Tenía prisa por llegar al trabajo. Las
niñas me habían retrasado lo suficiente durante el desayuno como para que
ahora corriera a coger un taxi, con la cartera del proyecto inmisericorde
colgada del cuello y el sudor por mi espalda. El día empezaba mal.
En
la marquesina de la parada, a la que llegué exhausto, me sorprendió ver a
Cristino, un compañero del instituto. Lo reconocí pese a los años pasados,
la mala impresión que causaba su delgadez, las ropas que llevaba, sucias,
descoloridas y viejas.
–Que passsa, colega, ¿tú eres
Enrique, no?
–Hola, buenos días -acerté a responder.
-¿Y tú eres Cristino, verdad?
–Dabute, colega, que te acuerdes;
yo también me recuerdo de ti de la época del colegio.
Habla con una voz nasal
profunda, que sorprende en tan delgado cuerpo, mostrando una dentadura
amarillenta a la que le faltan varios dientes, y que me provoca un
rechazo instantáneo. Y lo dice con la jerga anticuada de la movida madrileña, en la
que debió encallar.
–Ah, pues qué bien; después de tantos años
es grato que le recuerden a uno –le dije.

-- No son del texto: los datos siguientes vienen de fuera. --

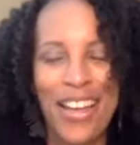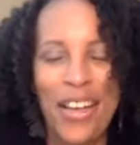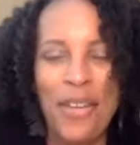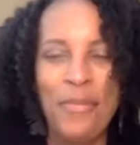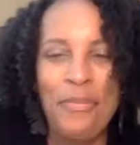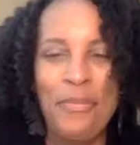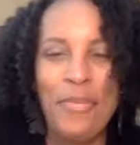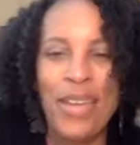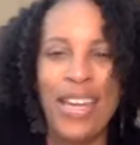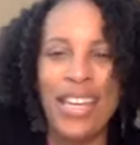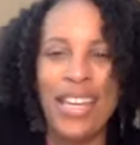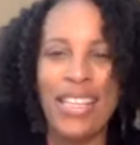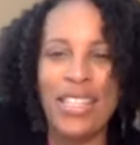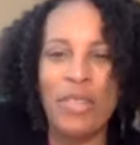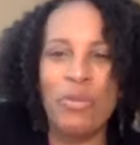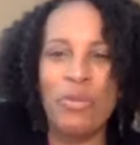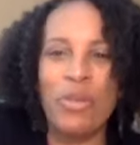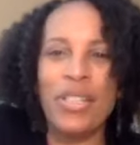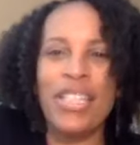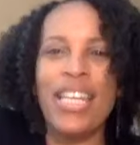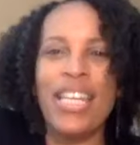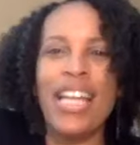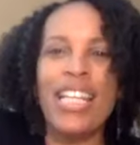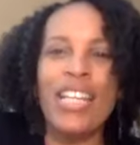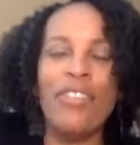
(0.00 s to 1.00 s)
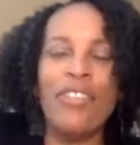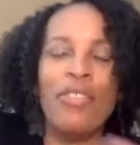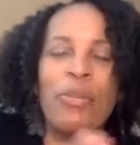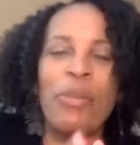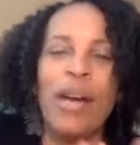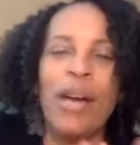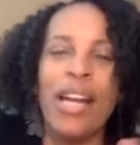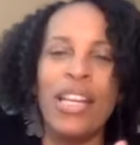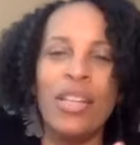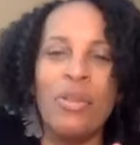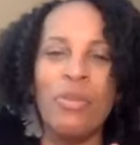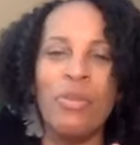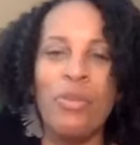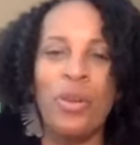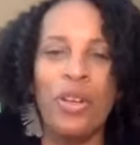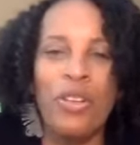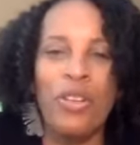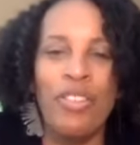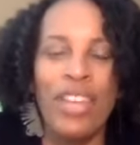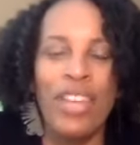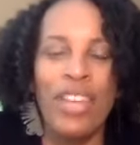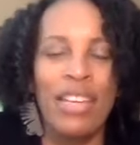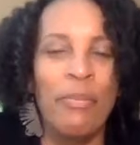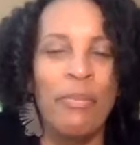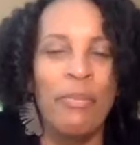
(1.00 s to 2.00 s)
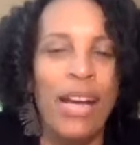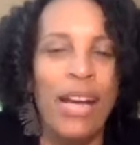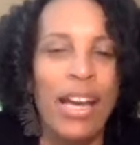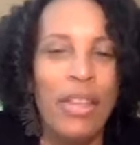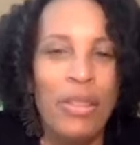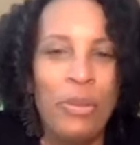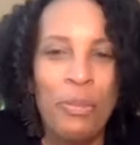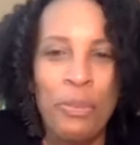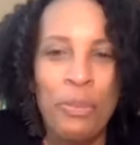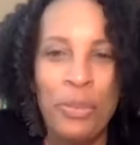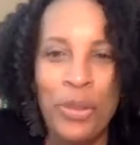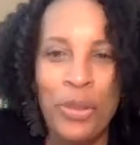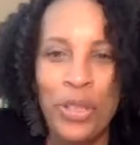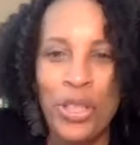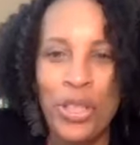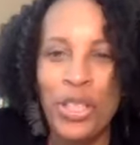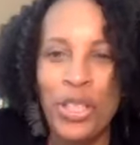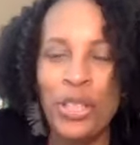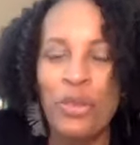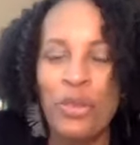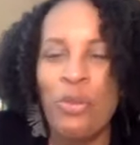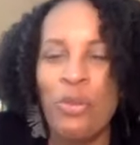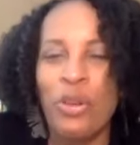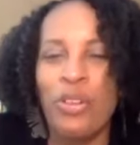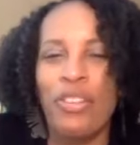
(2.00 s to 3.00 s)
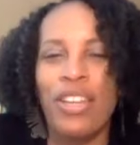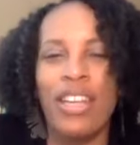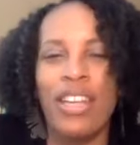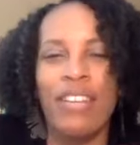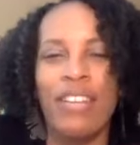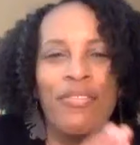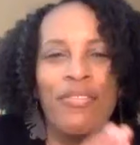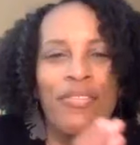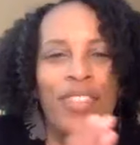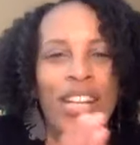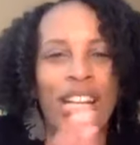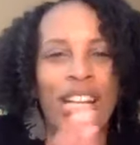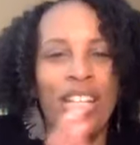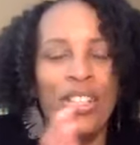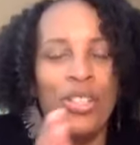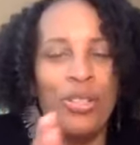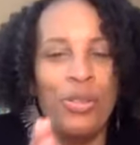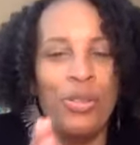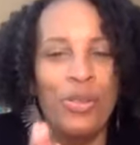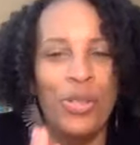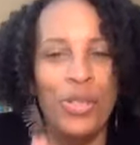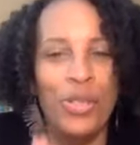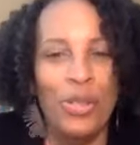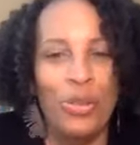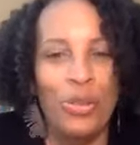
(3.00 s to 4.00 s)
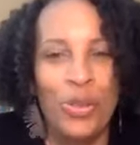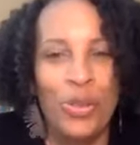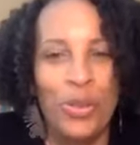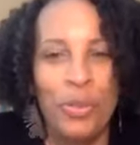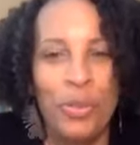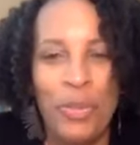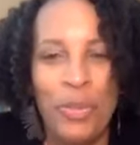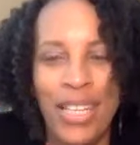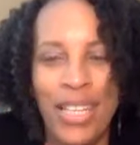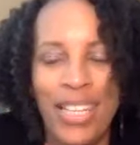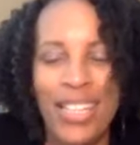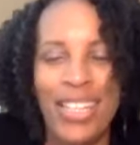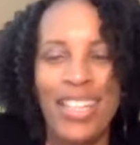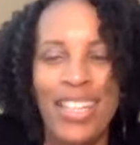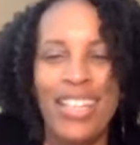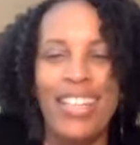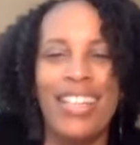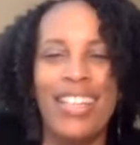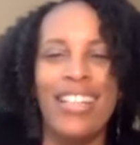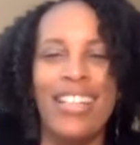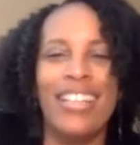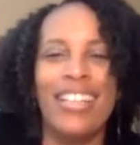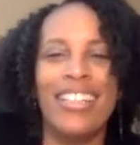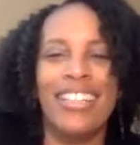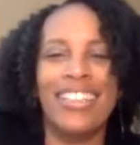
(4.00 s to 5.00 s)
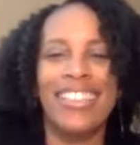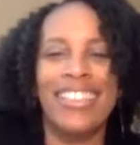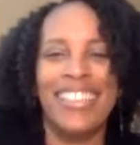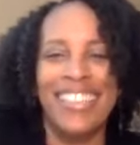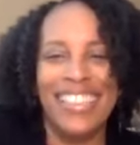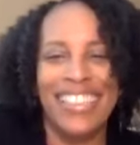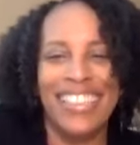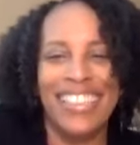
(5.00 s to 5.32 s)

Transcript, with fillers: amazing. Well, tell everybody where they can buy the book, where they can find you on social media.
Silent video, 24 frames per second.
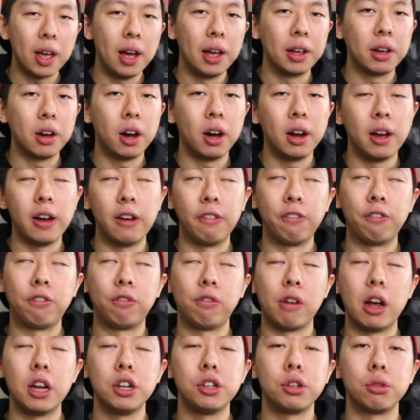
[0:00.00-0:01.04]
I got a
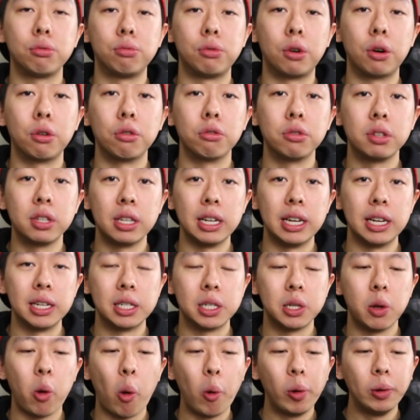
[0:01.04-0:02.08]
front row
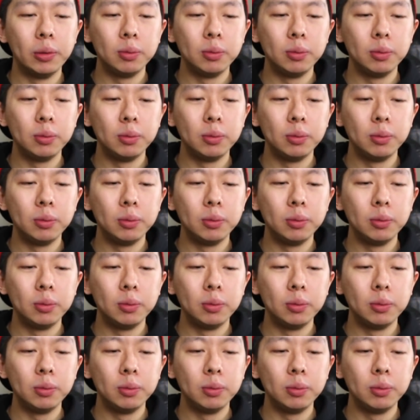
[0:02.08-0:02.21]
seat.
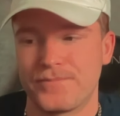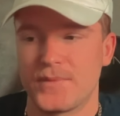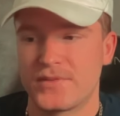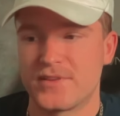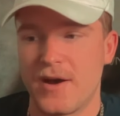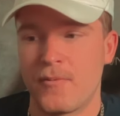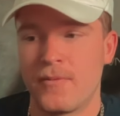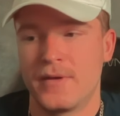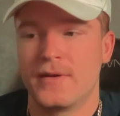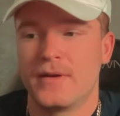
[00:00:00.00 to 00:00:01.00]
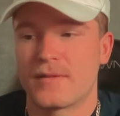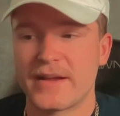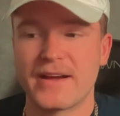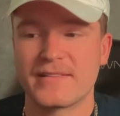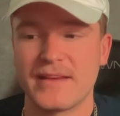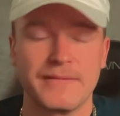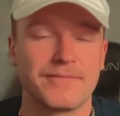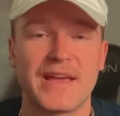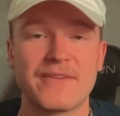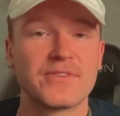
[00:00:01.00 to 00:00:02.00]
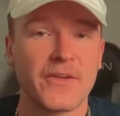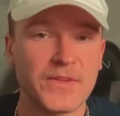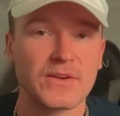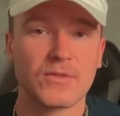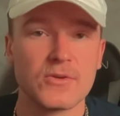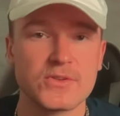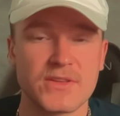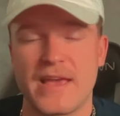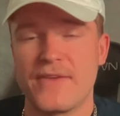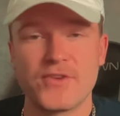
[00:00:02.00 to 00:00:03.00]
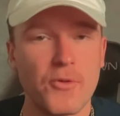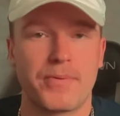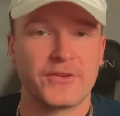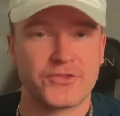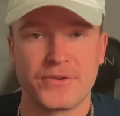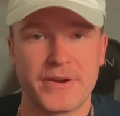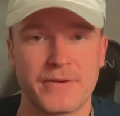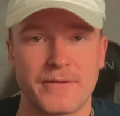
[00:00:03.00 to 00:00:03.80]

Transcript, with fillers: So, like I said, they have nothing to lose. They have no pressure here.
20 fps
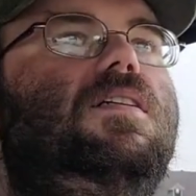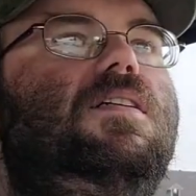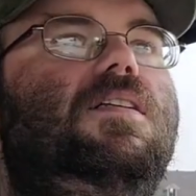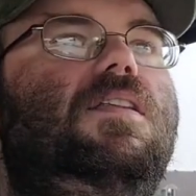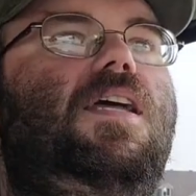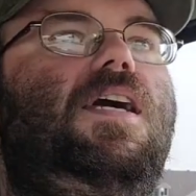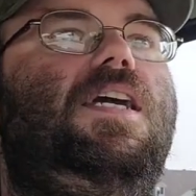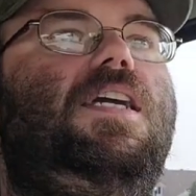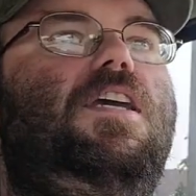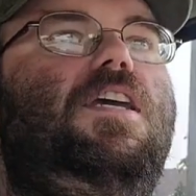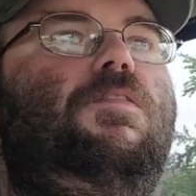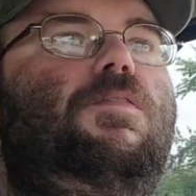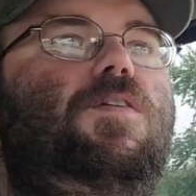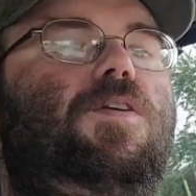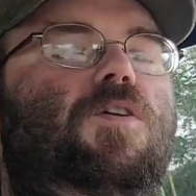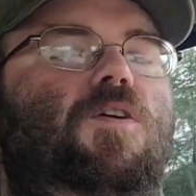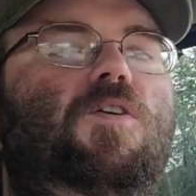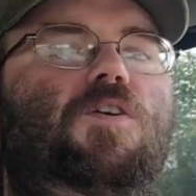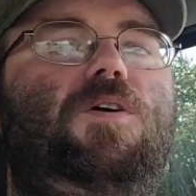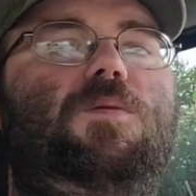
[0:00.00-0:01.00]
Like, if
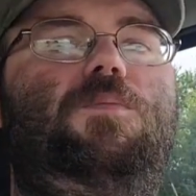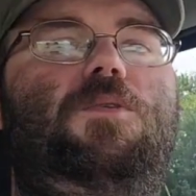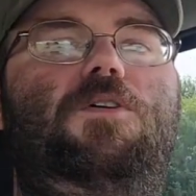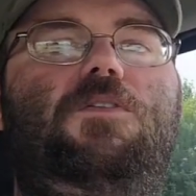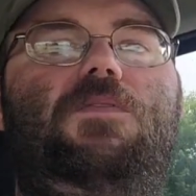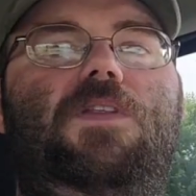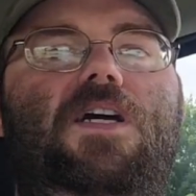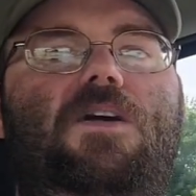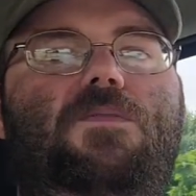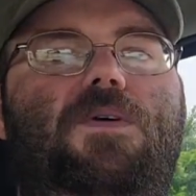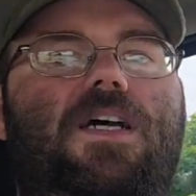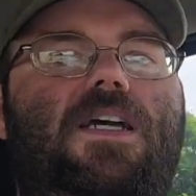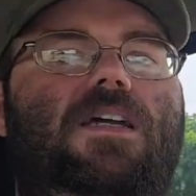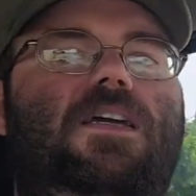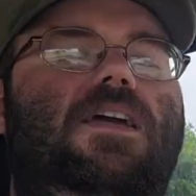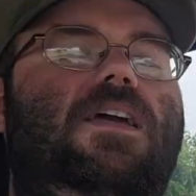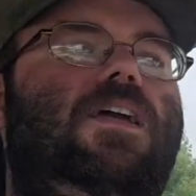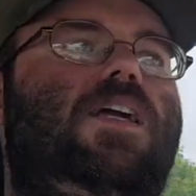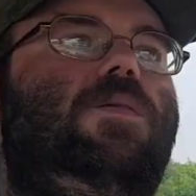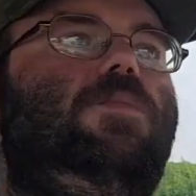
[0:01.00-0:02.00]
you could move that way,
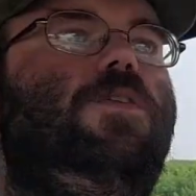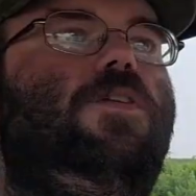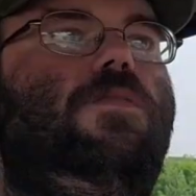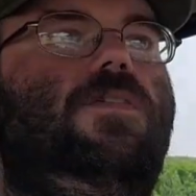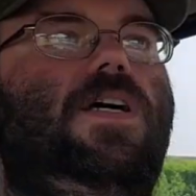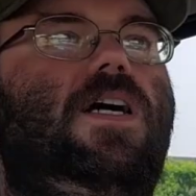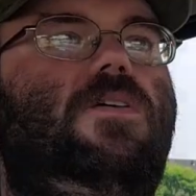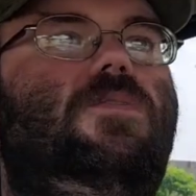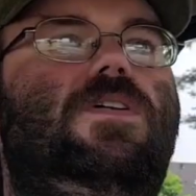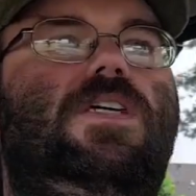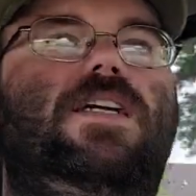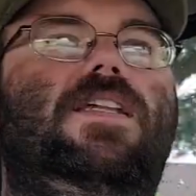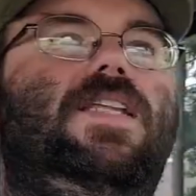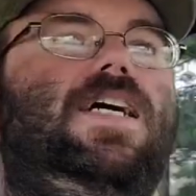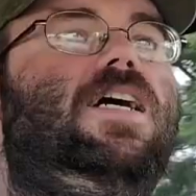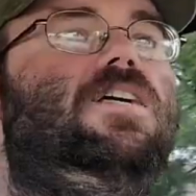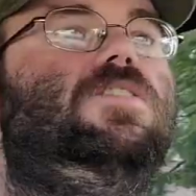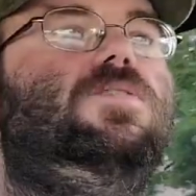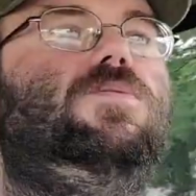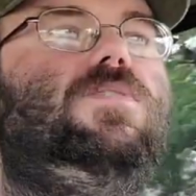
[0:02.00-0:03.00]
it could move that way.
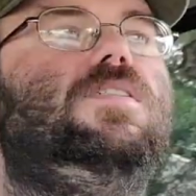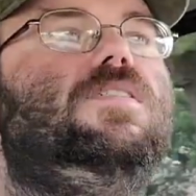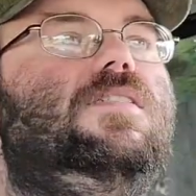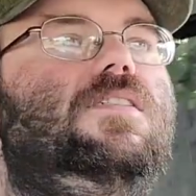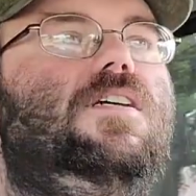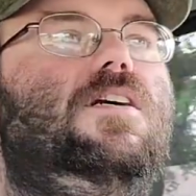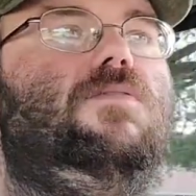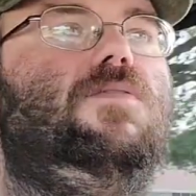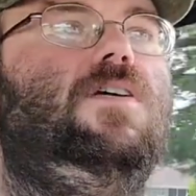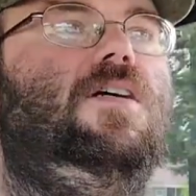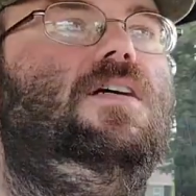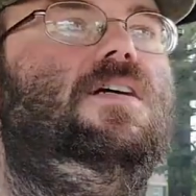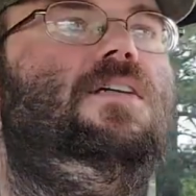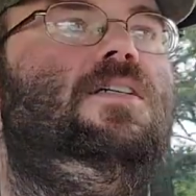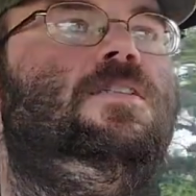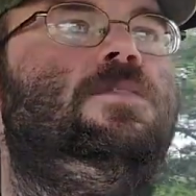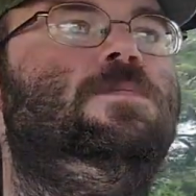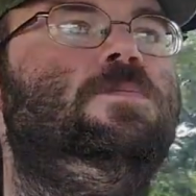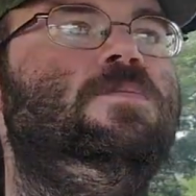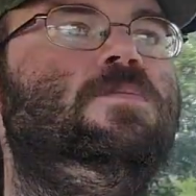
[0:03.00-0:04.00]
That sort of stuff.
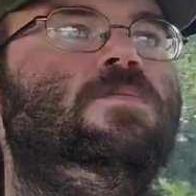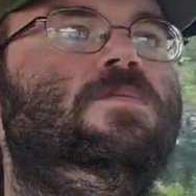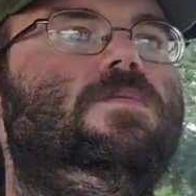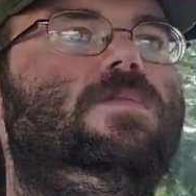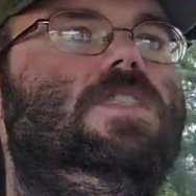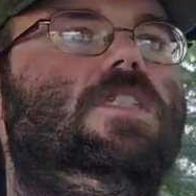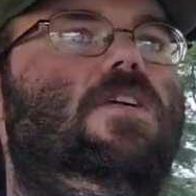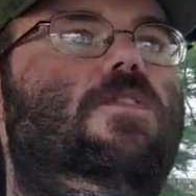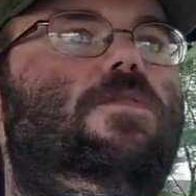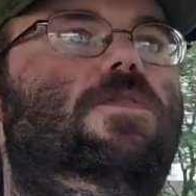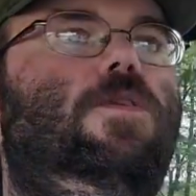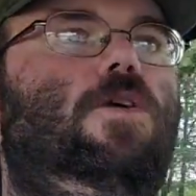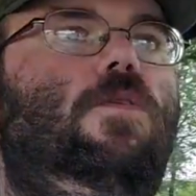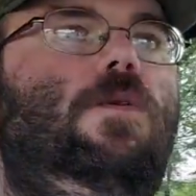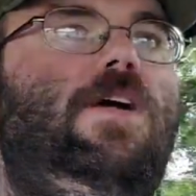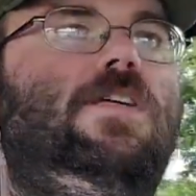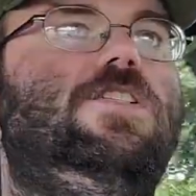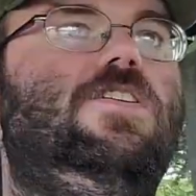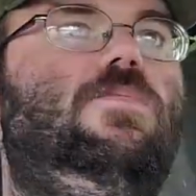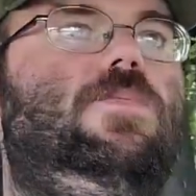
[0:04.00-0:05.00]
Full
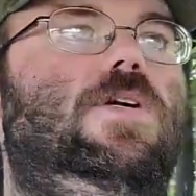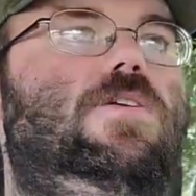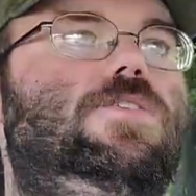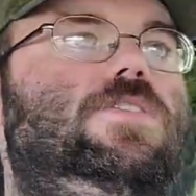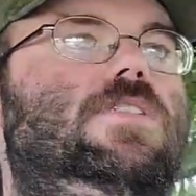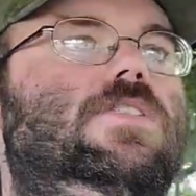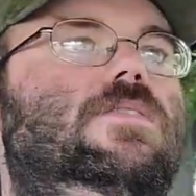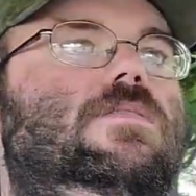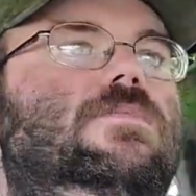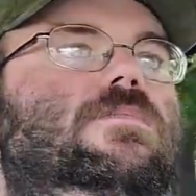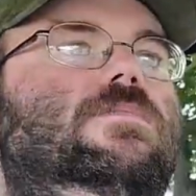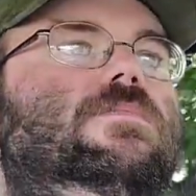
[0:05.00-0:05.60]
range of motion.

–Pues sí, tronco. Te esperaba para pedirte
un favorcito. Es que ando tieso, sin curro y un poco justo de pasta. Como te vi
en la tele el otro día y salía tu barrio y tal, me vine para ver si me ayudas.
Muy majo, el barrio, y muy guapas tus nenas...
–Sí, vivo aquí cerca –dije maldiciendo por
dentro el reportaje de presentación de la Urbanización-Normalmente no
uso el taxi. pero hoy no sé qué le ha pasado al coche.
–Pues nada, colega, se te habrá estropeado
la juntaculata o el carburador, je, je -de nuevo la risa
desdentada. -No tendrías que dejarlo en la calle, con el chabolo tan
majo que gastas.
–No sé cómo podría ayudarte –añadí.-Quizá
si te pones en contacto con mi empresa…
–Tranqui, colega, es por no
molestar. Y trabajo no quiero. Ya ves cómo estoy. Una ayudita para pasar
la semana y no tener que pedir por el barrio, ¿sabes, tío?
–Comprendo –respondí sacando la cartera.